→ **ASSIGNED TASK**
Word for word, copy out the data below, omitting pictures.

→ **DATASET**
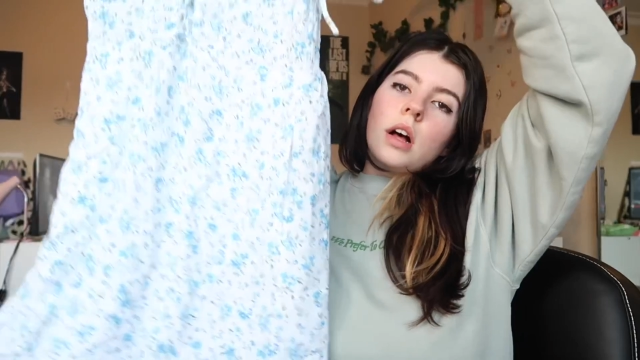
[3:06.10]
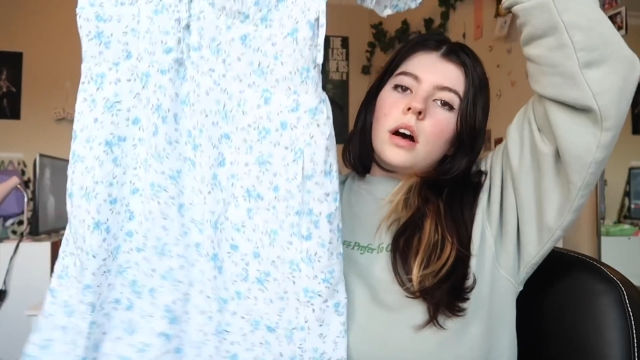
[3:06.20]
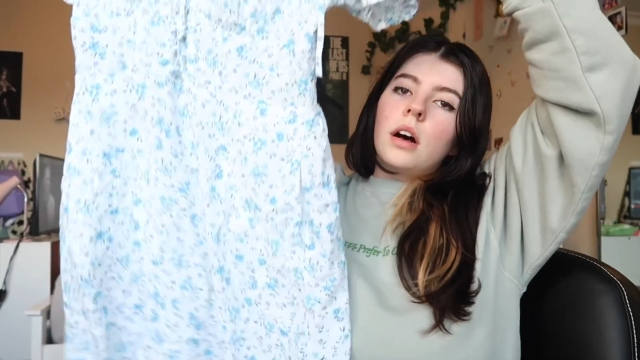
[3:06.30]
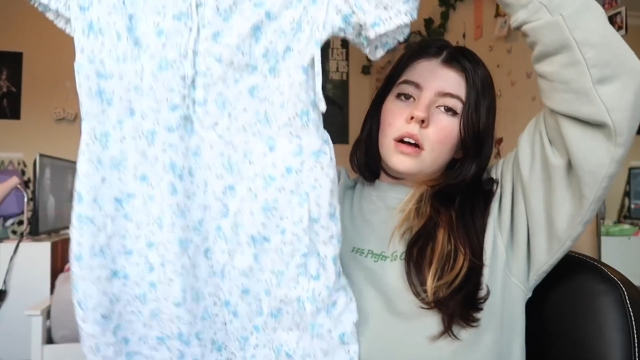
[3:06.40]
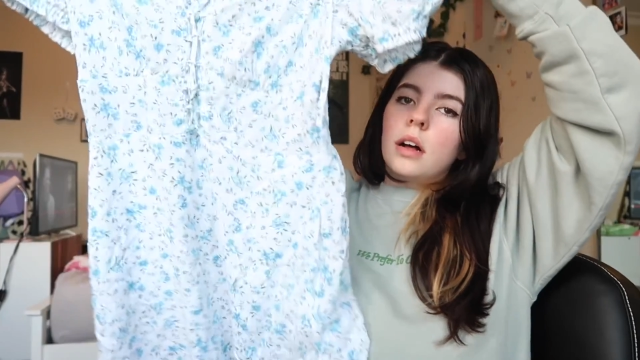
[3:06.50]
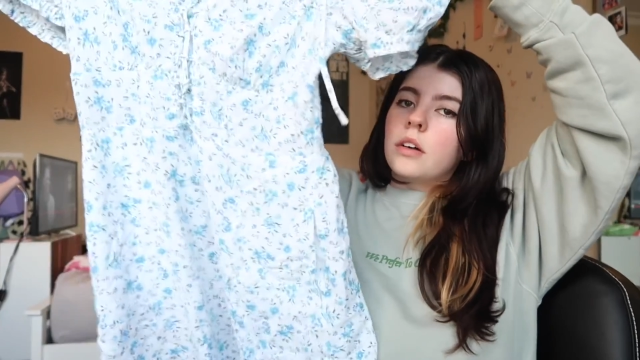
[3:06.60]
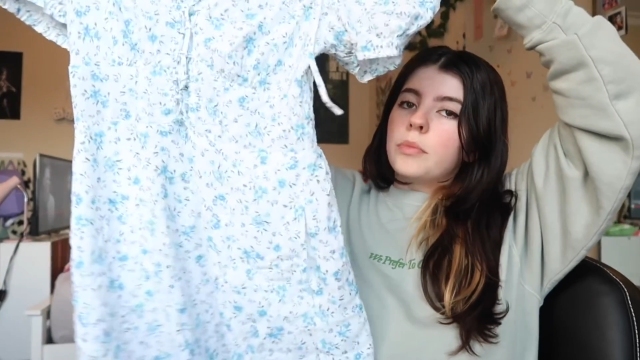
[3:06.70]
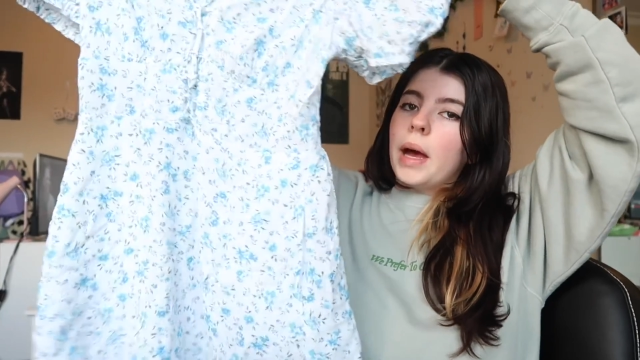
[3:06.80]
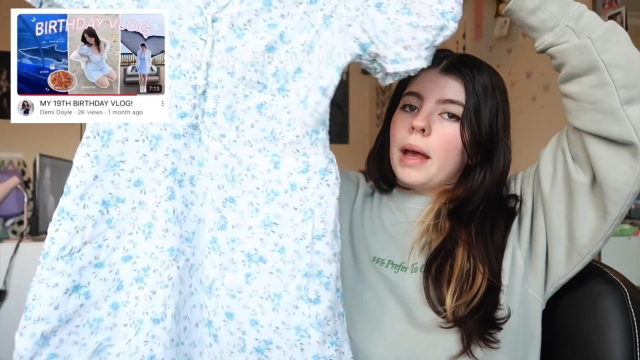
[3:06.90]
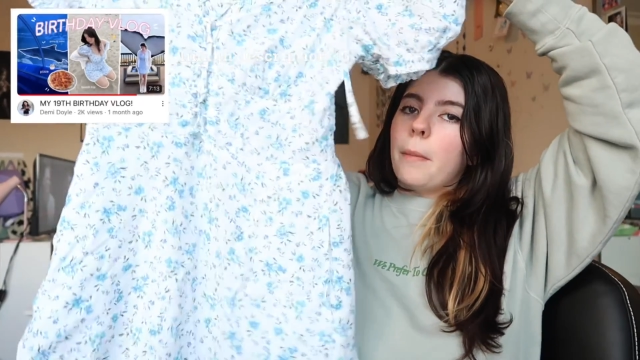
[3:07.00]
Of
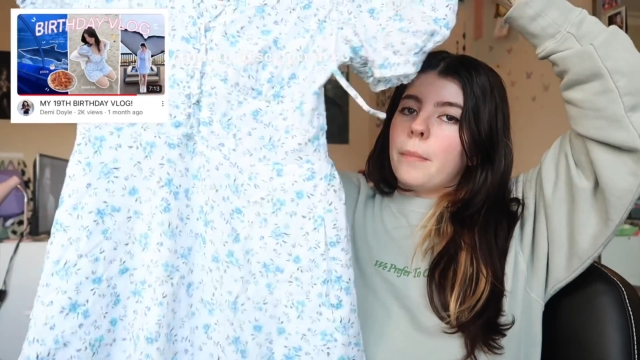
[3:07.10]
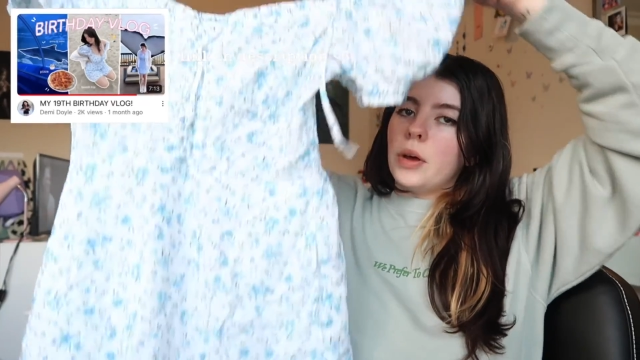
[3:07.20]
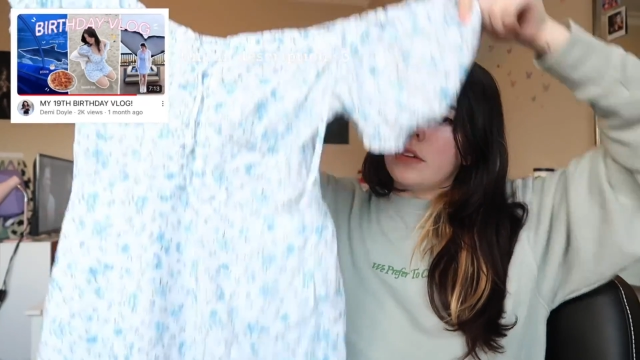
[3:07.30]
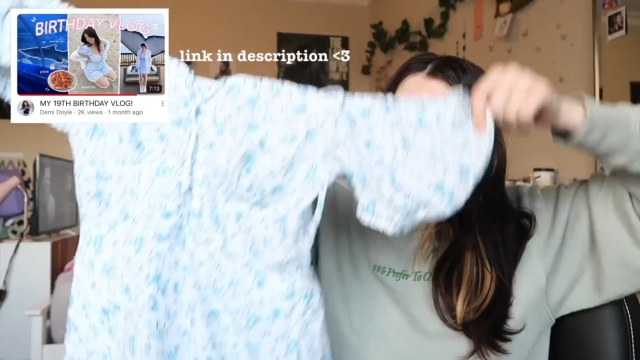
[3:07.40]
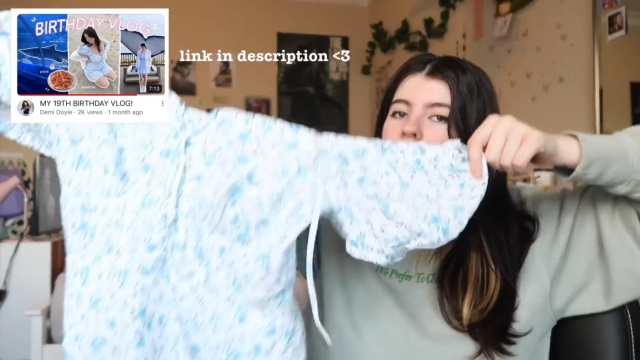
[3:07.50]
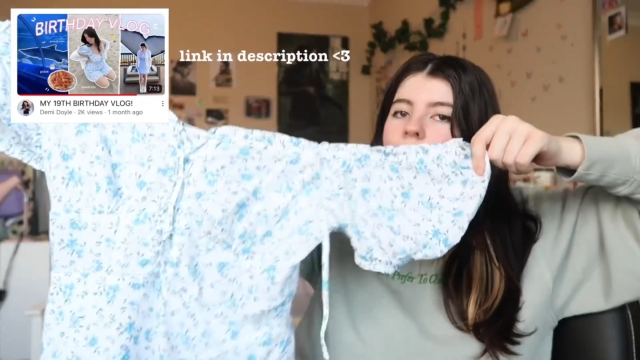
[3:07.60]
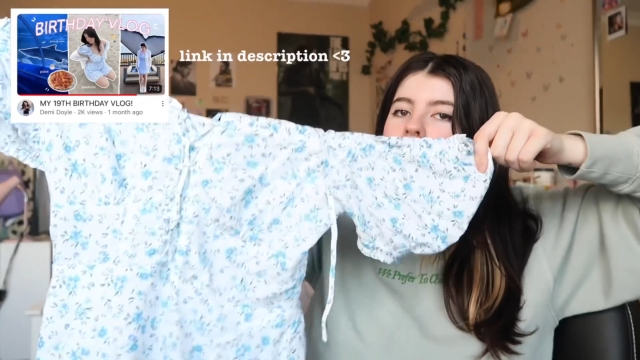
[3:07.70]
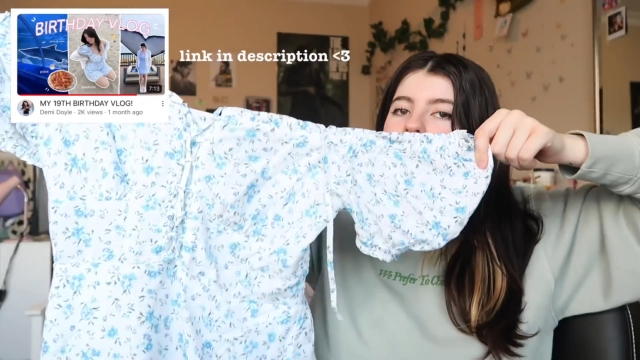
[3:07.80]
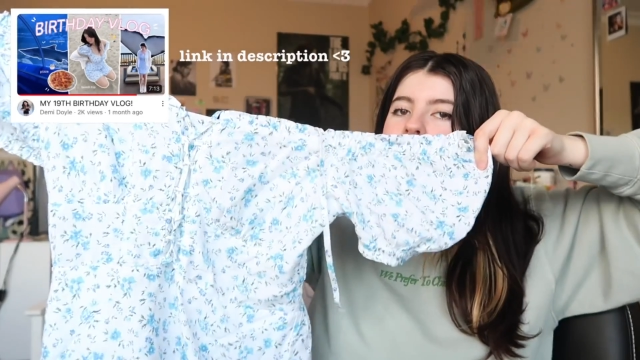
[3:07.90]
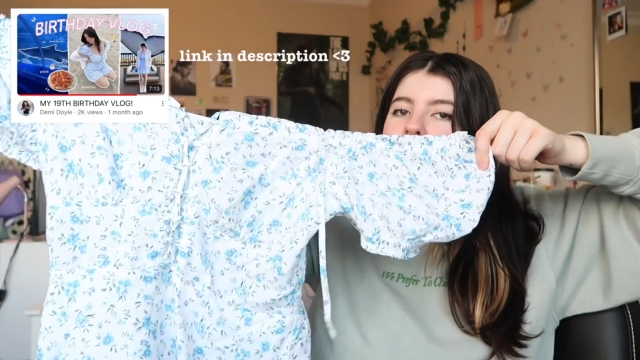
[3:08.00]
my
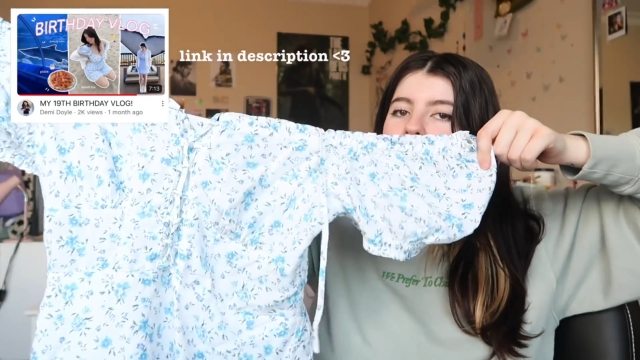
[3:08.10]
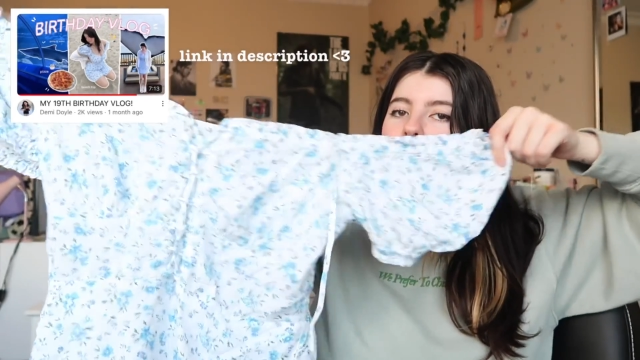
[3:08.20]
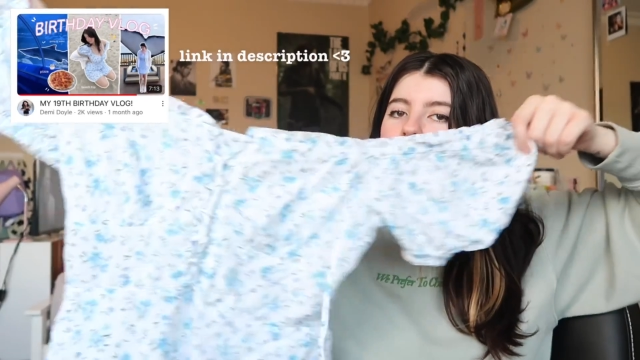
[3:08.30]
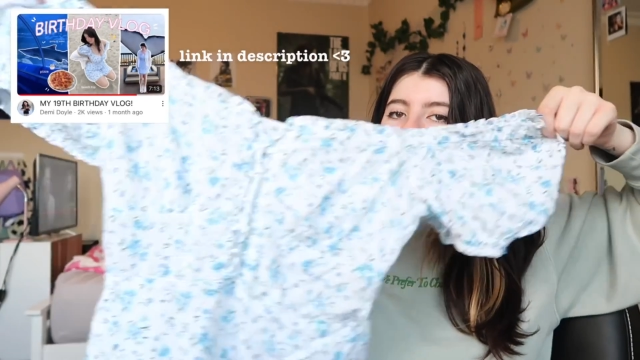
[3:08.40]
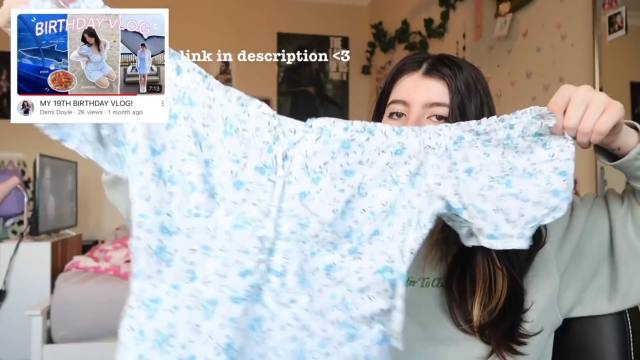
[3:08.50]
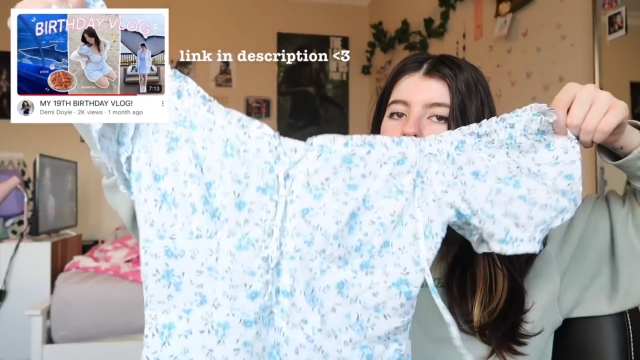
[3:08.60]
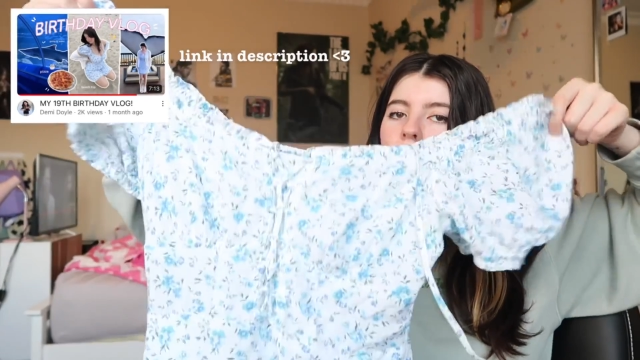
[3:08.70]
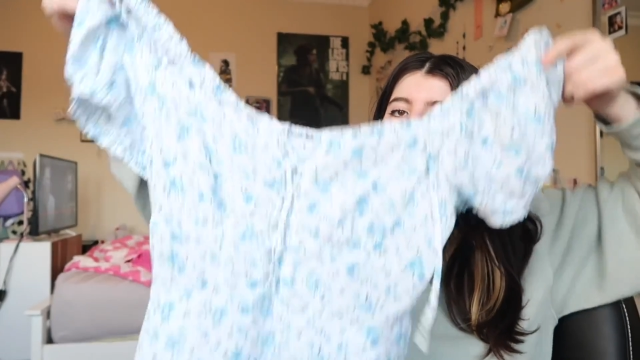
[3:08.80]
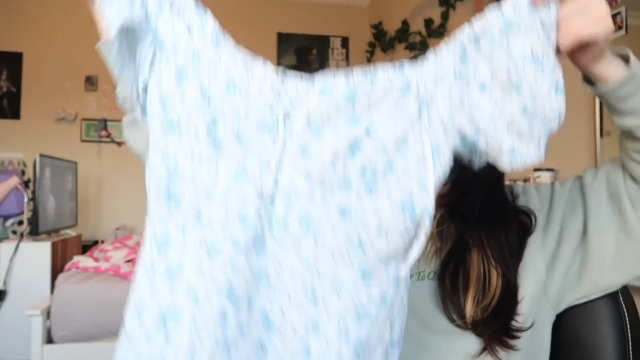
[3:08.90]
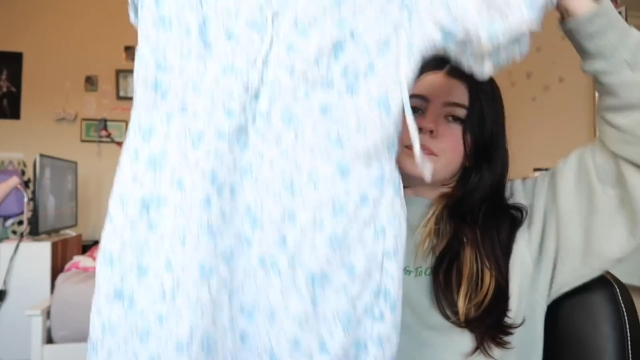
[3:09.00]
birthday haul.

→ **WRITTEN SOLUTION**
[3:06.10]
[3:06.20]
[3:06.30]
[3:06.40]
[3:06.50]
[3:06.60]
[3:06.70]
[3:06.80]
[3:06.90]
[3:07.00]
Of
[3:07.10]
[3:07.20]
[3:07.30]
[3:07.40]
[3:07.50]
[3:07.60]
[3:07.70]
[3:07.80]
[3:07.90]
[3:08.00]
my
[3:08.10]
[3:08.20]
[3:08.30]
[3:08.40]
[3:08.50]
[3:08.60]
[3:08.70]
[3:08.80]
[3:08.90]
[3:09.00]
birthday haul.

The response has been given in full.